Please transcribe the lines below exactly, and leave every image behind.

- **DATA EXCERPTS**:
○ ○ ○ ○ ○ ○ ○

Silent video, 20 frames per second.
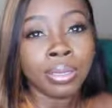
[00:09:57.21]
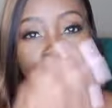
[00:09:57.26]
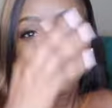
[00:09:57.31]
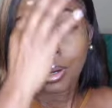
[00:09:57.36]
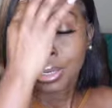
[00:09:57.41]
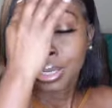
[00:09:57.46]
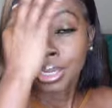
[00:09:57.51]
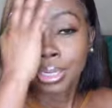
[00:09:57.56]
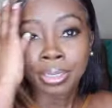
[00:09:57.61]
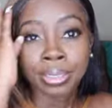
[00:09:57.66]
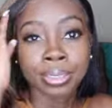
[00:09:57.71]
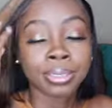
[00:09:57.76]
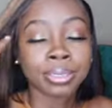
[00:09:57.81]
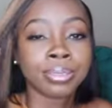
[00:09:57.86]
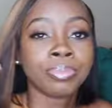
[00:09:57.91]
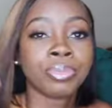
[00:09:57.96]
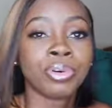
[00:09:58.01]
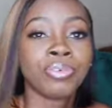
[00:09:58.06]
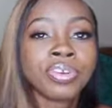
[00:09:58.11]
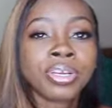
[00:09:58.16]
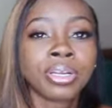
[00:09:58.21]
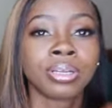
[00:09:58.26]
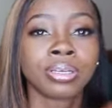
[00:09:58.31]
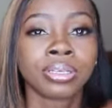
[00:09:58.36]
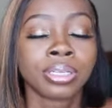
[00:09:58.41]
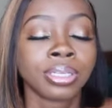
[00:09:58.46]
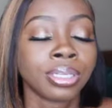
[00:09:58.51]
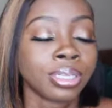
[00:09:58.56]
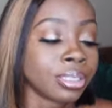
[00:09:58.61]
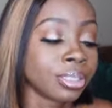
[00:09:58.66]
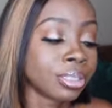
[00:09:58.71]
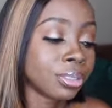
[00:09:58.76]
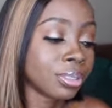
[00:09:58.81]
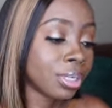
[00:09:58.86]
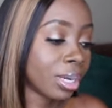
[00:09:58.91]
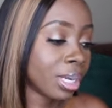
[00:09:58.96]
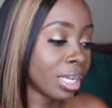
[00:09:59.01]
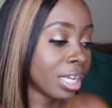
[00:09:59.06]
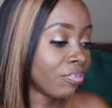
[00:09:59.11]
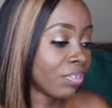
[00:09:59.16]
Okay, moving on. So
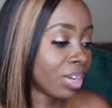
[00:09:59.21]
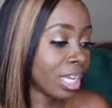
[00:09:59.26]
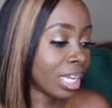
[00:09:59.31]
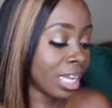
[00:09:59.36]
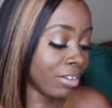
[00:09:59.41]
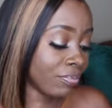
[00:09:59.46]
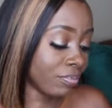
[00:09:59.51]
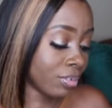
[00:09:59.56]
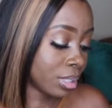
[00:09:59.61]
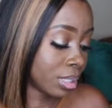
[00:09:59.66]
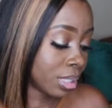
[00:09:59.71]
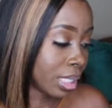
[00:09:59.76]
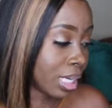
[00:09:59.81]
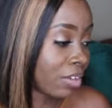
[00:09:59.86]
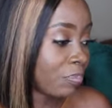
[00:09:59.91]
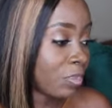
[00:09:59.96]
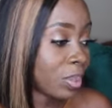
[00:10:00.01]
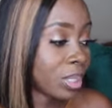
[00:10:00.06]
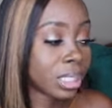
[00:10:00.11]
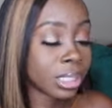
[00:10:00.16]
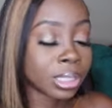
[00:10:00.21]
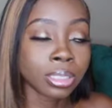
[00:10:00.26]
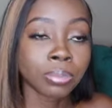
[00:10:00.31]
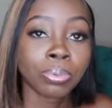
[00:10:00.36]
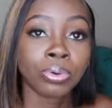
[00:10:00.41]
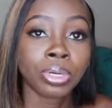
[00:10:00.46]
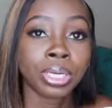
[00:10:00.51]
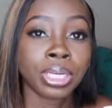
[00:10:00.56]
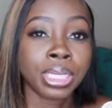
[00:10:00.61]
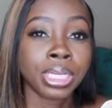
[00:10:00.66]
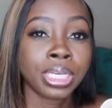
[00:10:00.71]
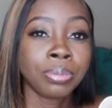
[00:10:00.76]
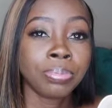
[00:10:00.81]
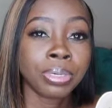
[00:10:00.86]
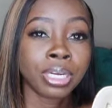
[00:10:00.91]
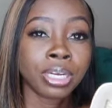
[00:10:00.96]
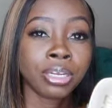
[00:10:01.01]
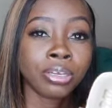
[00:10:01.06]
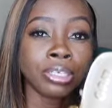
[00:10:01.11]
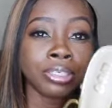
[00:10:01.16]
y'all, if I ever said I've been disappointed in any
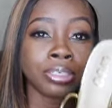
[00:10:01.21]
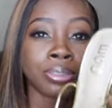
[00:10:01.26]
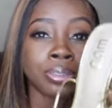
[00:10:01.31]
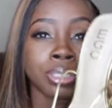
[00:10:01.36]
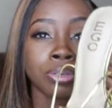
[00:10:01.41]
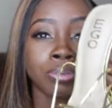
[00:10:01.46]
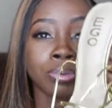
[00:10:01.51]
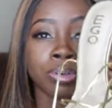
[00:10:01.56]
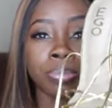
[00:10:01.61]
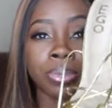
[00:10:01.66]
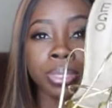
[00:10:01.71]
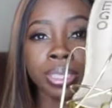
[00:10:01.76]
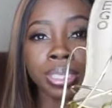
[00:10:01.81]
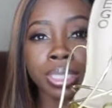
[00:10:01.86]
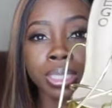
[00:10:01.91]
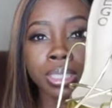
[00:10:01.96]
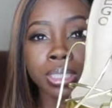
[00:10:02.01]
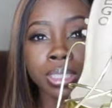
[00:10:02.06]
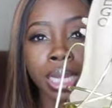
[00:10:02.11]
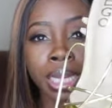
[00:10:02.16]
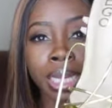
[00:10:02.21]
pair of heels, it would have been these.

○ ○ ○ ○ ○ ○ ○

- **TASK SOLUTION**:
Silent video, 20 frames per second.
[00:09:57.21]
[00:09:57.26]
[00:09:57.31]
[00:09:57.36]
[00:09:57.41]
[00:09:57.46]
[00:09:57.51]
[00:09:57.56]
[00:09:57.61]
[00:09:57.66]
[00:09:57.71]
[00:09:57.76]
[00:09:57.81]
[00:09:57.86]
[00:09:57.91]
[00:09:57.96]
[00:09:58.01]
[00:09:58.06]
[00:09:58.11]
[00:09:58.16]
[00:09:58.21]
[00:09:58.26]
[00:09:58.31]
[00:09:58.36]
[00:09:58.41]
[00:09:58.46]
[00:09:58.51]
[00:09:58.56]
[00:09:58.61]
[00:09:58.66]
[00:09:58.71]
[00:09:58.76]
[00:09:58.81]
[00:09:58.86]
[00:09:58.91]
[00:09:58.96]
[00:09:59.01]
[00:09:59.06]
[00:09:59.11]
[00:09:59.16]
Okay, moving on. So
[00:09:59.21]
[00:09:59.26]
[00:09:59.31]
[00:09:59.36]
[00:09:59.41]
[00:09:59.46]
[00:09:59.51]
[00:09:59.56]
[00:09:59.61]
[00:09:59.66]
[00:09:59.71]
[00:09:59.76]
[00:09:59.81]
[00:09:59.86]
[00:09:59.91]
[00:09:59.96]
[00:10:00.01]
[00:10:00.06]
[00:10:00.11]
[00:10:00.16]
[00:10:00.21]
[00:10:00.26]
[00:10:00.31]
[00:10:00.36]
[00:10:00.41]
[00:10:00.46]
[00:10:00.51]
[00:10:00.56]
[00:10:00.61]
[00:10:00.66]
[00:10:00.71]
[00:10:00.76]
[00:10:00.81]
[00:10:00.86]
[00:10:00.91]
[00:10:00.96]
[00:10:01.01]
[00:10:01.06]
[00:10:01.11]
[00:10:01.16]
y'all, if I ever said I've been disappointed in any
[00:10:01.21]
[00:10:01.26]
[00:10:01.31]
[00:10:01.36]
[00:10:01.41]
[00:10:01.46]
[00:10:01.51]
[00:10:01.56]
[00:10:01.61]
[00:10:01.66]
[00:10:01.71]
[00:10:01.76]
[00:10:01.81]
[00:10:01.86]
[00:10:01.91]
[00:10:01.96]
[00:10:02.01]
[00:10:02.06]
[00:10:02.11]
[00:10:02.16]
[00:10:02.21]
pair of heels, it would have been these.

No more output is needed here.